WORK TASK >>
Check every line of the data below for the string "frames", and copy the ones that hold it.

Data items >>
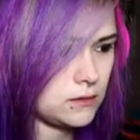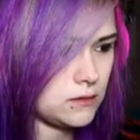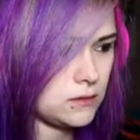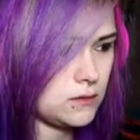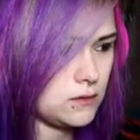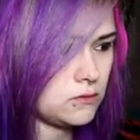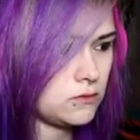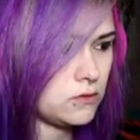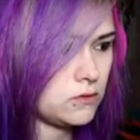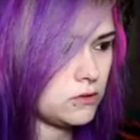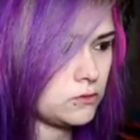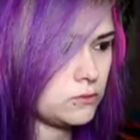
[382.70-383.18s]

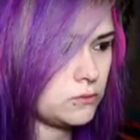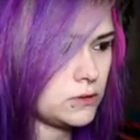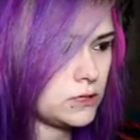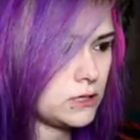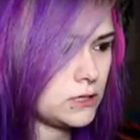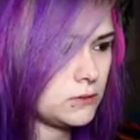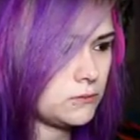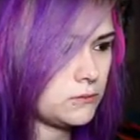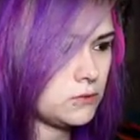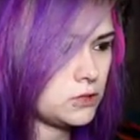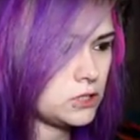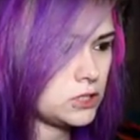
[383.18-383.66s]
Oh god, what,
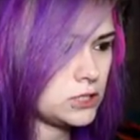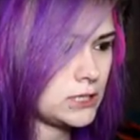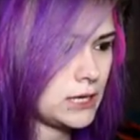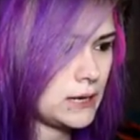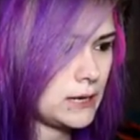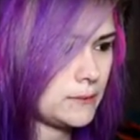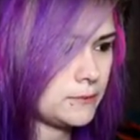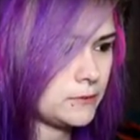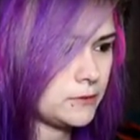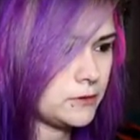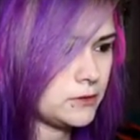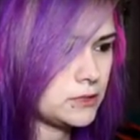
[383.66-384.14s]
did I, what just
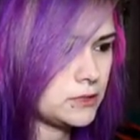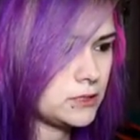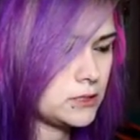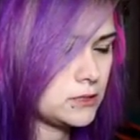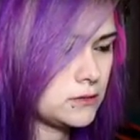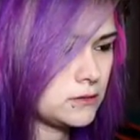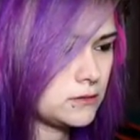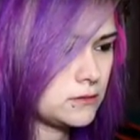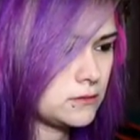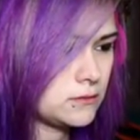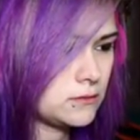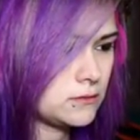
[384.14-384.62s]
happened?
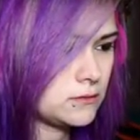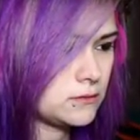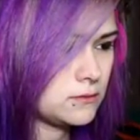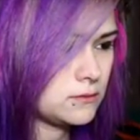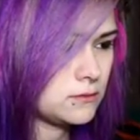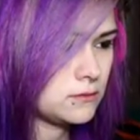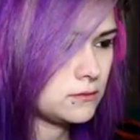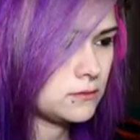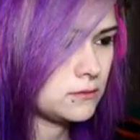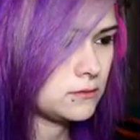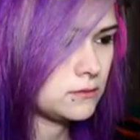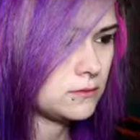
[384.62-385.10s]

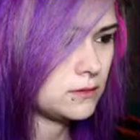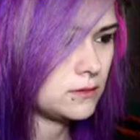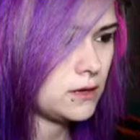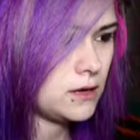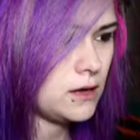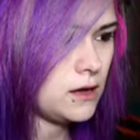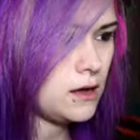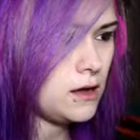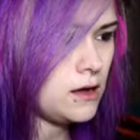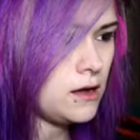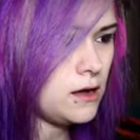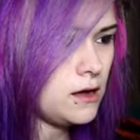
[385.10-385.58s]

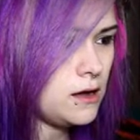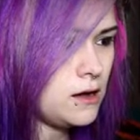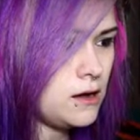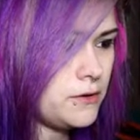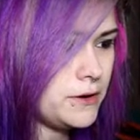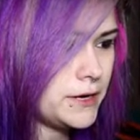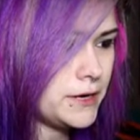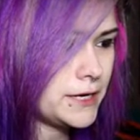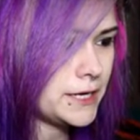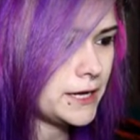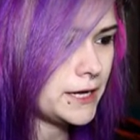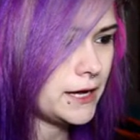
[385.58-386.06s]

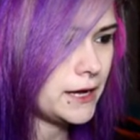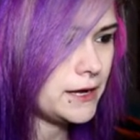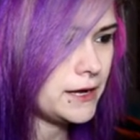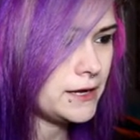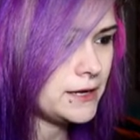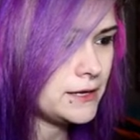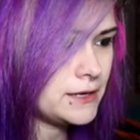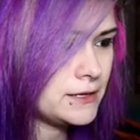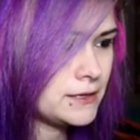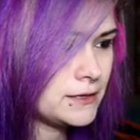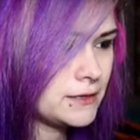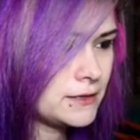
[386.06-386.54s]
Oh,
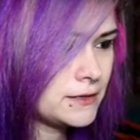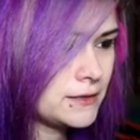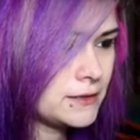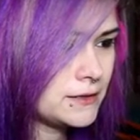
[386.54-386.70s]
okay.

* * *

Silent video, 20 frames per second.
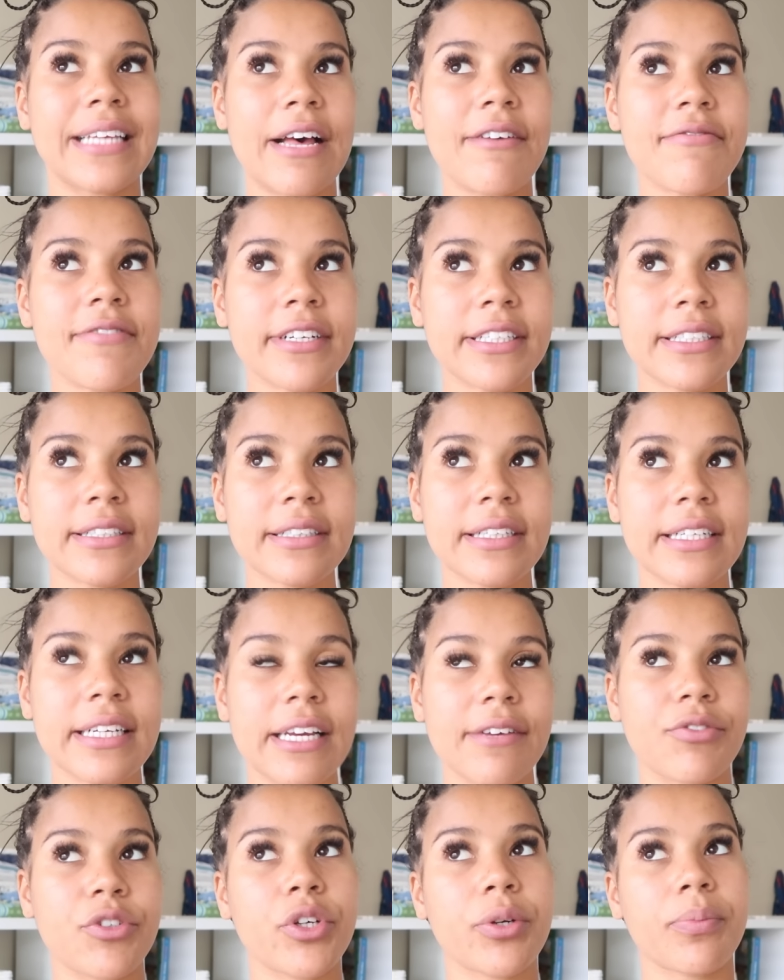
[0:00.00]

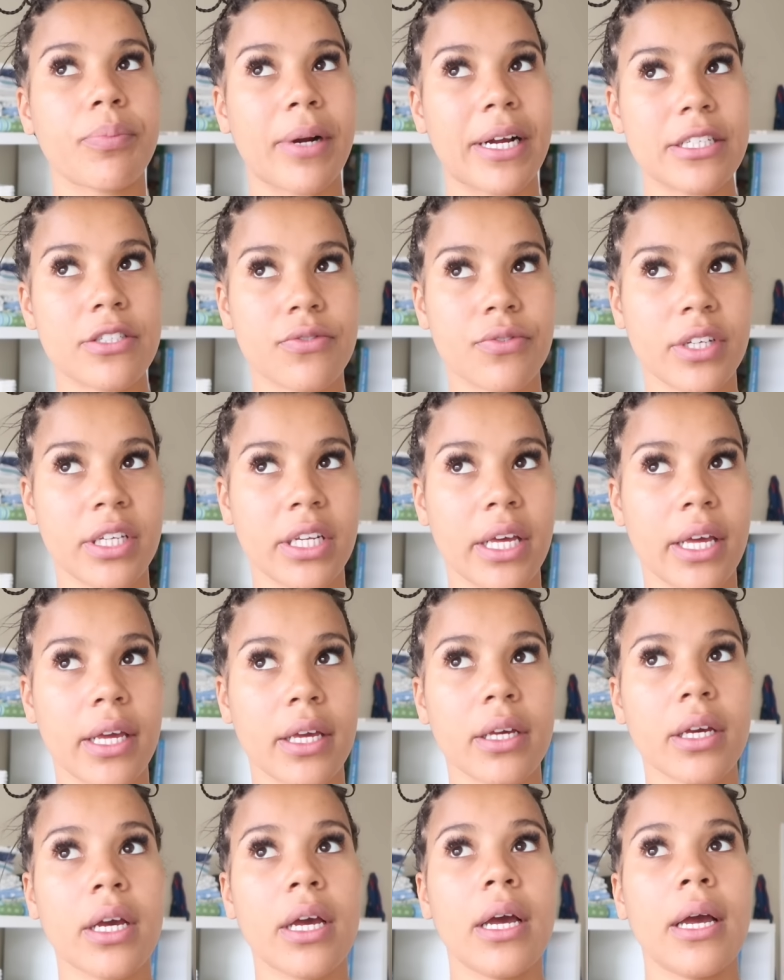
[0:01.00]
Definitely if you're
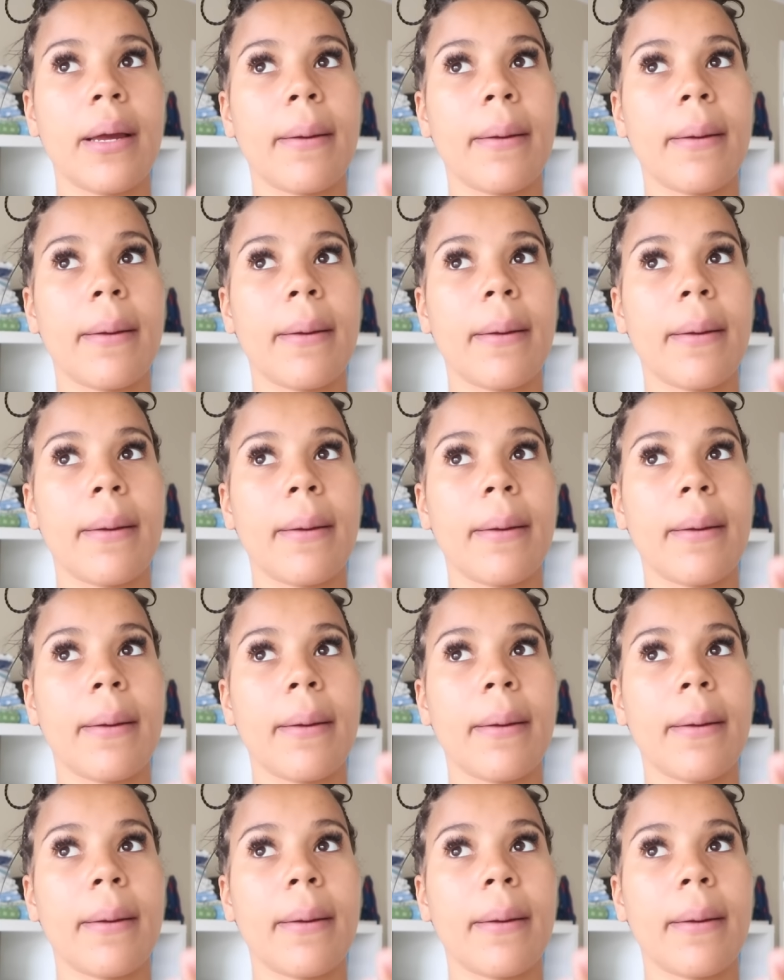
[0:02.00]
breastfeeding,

--

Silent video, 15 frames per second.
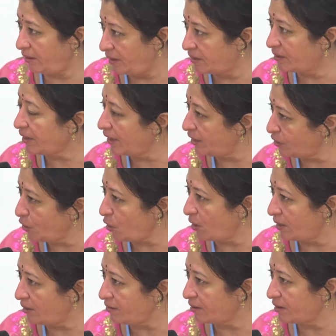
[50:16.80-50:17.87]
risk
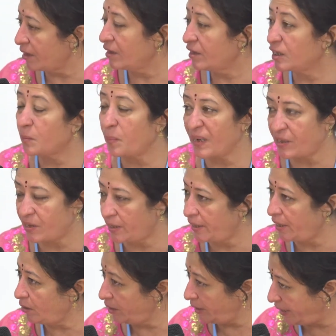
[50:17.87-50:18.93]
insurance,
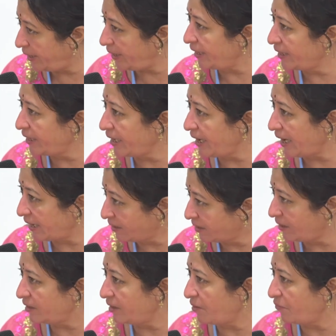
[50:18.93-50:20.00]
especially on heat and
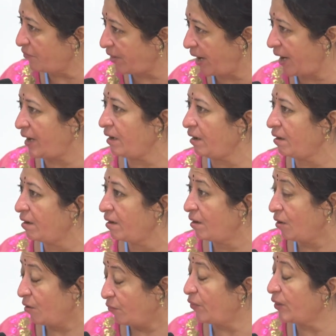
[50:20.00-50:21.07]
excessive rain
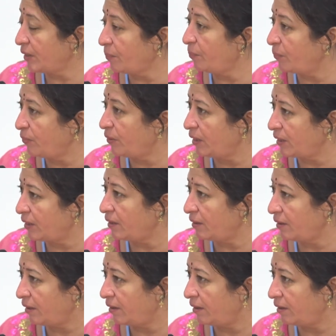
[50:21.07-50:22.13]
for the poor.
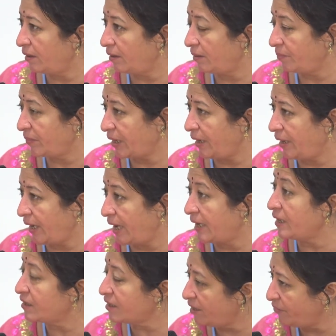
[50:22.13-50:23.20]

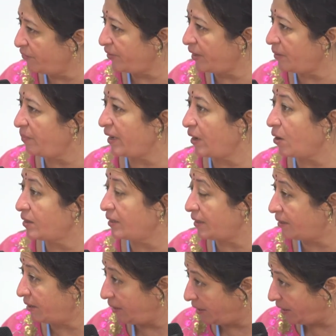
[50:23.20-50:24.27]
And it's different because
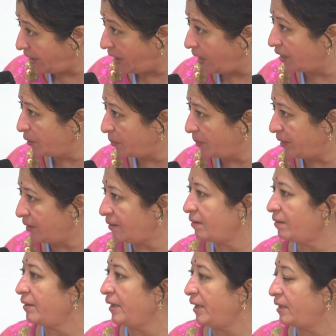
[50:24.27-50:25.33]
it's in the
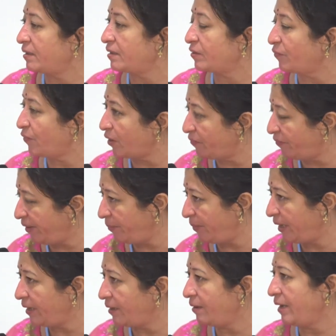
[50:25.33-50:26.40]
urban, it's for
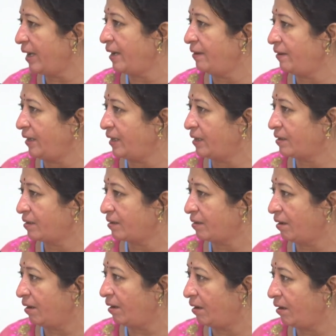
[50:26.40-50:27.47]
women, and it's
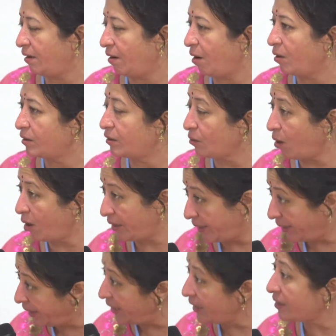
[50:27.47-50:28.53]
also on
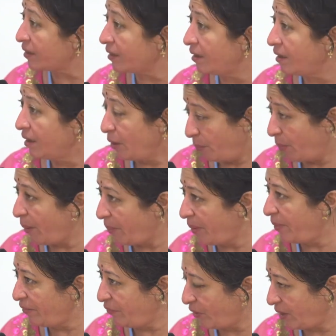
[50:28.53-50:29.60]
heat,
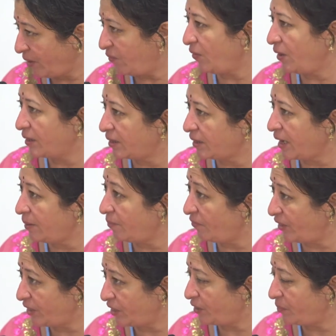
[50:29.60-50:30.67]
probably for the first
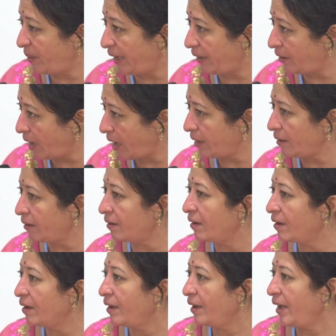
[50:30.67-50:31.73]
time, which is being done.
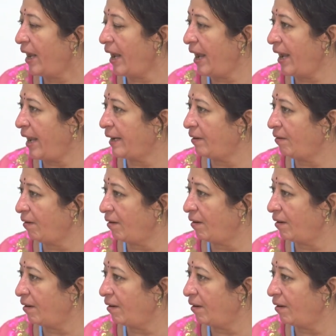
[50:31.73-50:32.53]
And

RESULT FOR THIS TASK >>
Silent video, 20 frames per second.
Silent video, 15 frames per second.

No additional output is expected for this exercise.